Quando em 09 de agosto de 2021, o então ministro da educação, Milton Ribeiro, disse em entrevista à TV Brasil que "as crianças com deficiência atrapalham o aprendizado dos outros", houve um coro de indignação, ao qual me somei, apontando o capacitismo presente na declaração. Agora, em 2023, quando o presidente Lula afirma que "são quase 30 milhões com problema de desequilíbrio de parafuso" e associa crimes em escolas à deficiência intelectual, novamente me junto às vozes indignadas contra mais uma fala preconceituosa.
Sabe por que me indignei lá, me indigno aqui e vou me indignar sempre que presenciar atos capacitistas? Porque não considero a causa das pessoas com deficiência – que é a minha causa - como mero expediente de ataque a adversários políticos.
Vou te explicar meu ponto, mas primeiro deixe-me te contar o que é capacitismo, pois trata-se de termo relativamente novo e que até pouco tempo - precisamente até a fala do Lula - era tratado por alguns como "mi mi mi".
Capacitismo é a discriminação e o preconceito contra pessoas com deficiência. A ideia capacitista surge do senso comum de que tais pessoas têm todas as capacidades limitadas ou reduzidas e que, portanto, não são autônomas para gerir a própria vida. Essa compreensão, assimilada socialmente ao longo dos anos, se materializa em atitudes que excluem e oprimem quem tem alguma deficiência, como exemplificam as falas de Milton e Lula. Outro exemplo de atuação capacitista foi a de Bolsonaro quando perguntou com deboche como um atleta surdo gritaria "eu ganhei" nas Sordolimpíadas em 2021.
Falado do capacitismo, falo agora do oportunismo que também é capacitista.
Quando gritamos contra o preconceito que se institucionalizou no governo passado, fomos tachados de vitimistas. Quando nos insurgimos contra humoristas que usaram pessoas com deficiência para tornar mais engraçadas suas apresentações de stand up, disseram que estávamos contra a liberdade de expressão. Aquela emissora velha que tem nome de jovem – que talvez seja a melhor representação do reacionarismo brasileiro – sempre lançou mão dos seus "veja bem", "não é bem assim", etc., para minimizar atitudes de preconceito explícito. De uma hora para a outra, todos passaram a usar novos pesos e novas medidas para se tornarem vexilários de uma causa. Por quê? Porque o capacitista da vez não é o mito.
É OPORTUNISMO QUE FALA!
Diferente não é o caso daqueles que, pela veemência com que gritaram contra Milton e Jair lá atrás, até pareciam verdadeiros militantes da luta pelos direitos das pessoas com deficiência, mas agora se omitem em face da fala de Lula. O que grita agora, é o silencio dessa gente em face do capacitismo de seu representante. Por quê? Porque o capacitista da vez é o ídolo da esquerda.

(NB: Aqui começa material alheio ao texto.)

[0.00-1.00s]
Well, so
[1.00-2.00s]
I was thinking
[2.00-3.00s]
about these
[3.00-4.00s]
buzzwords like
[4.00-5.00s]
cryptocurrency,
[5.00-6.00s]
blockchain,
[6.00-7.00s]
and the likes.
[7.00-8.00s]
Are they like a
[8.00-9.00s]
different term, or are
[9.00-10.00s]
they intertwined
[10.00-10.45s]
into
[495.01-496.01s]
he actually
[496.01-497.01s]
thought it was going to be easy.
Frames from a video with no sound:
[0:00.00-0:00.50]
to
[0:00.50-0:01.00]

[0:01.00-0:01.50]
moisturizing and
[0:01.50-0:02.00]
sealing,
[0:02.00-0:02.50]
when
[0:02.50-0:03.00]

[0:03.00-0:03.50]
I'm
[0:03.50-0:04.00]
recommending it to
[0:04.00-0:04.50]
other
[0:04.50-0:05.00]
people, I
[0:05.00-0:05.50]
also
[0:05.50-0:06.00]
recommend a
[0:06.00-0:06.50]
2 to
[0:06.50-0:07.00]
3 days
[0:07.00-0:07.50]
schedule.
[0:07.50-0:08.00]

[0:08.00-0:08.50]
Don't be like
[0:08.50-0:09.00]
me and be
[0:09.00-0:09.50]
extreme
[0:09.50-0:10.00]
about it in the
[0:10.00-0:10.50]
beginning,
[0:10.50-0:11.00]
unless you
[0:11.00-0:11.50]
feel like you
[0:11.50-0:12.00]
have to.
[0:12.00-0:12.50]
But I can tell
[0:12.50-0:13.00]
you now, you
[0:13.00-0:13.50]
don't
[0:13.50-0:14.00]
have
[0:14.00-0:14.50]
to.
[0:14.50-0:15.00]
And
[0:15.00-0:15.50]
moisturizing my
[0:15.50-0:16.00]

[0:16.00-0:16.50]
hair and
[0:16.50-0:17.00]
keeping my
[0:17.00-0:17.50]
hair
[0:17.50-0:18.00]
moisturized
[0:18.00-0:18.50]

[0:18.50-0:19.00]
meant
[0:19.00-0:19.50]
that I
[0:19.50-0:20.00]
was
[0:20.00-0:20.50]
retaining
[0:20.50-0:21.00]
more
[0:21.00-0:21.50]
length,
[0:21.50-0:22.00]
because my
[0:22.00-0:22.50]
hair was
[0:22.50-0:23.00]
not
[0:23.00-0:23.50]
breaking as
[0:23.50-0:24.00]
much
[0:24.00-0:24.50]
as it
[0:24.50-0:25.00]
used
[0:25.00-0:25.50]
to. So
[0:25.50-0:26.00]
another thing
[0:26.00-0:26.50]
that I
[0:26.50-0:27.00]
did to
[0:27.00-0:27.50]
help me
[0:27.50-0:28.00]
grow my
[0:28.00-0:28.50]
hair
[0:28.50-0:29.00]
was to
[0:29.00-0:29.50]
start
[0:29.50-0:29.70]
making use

O oportunismo também é capacitismo.
Enquanto se seleciona qual violação de direitos receberá críticas, se vira às constas para as pessoas com deficiência. Não importam as lutas e os direitos. Não importa a nocividade do capacitismo. O que importa para os oportunistas é a contemplação desse ou daquele lado na arena da disputa política. Vale mais beijar a mão do ídolo político e cuspir no adversário, nem que para isso, eventualmente, seja necessário fazer de contas que se importa com a diversidade, com a inclusão, com a acessibilidade e com o preconceito. Nesse senário, as pessoas com deficiência e suas lutas por autonomia e vida digna são tratados como meros joguetes de lados opostos.
Certo é que nunca faltará um "herói" de ocasião que se levantará para vociferar um suposto altruísmo e se arrogar porta-voz de todos os deficientes. Mas só quando for conveniente! Quanto a nós, os que militamos genuinamente pela causa, não nos interessa a rasteira disputa política, o que nos move é a constante necessidade de nos opormos a todo e qualquer tipo de preconceito e discriminação contra as pessoas com deficiência, venha do lado que vier.
Opinião do colunista Agnaldo Borcath.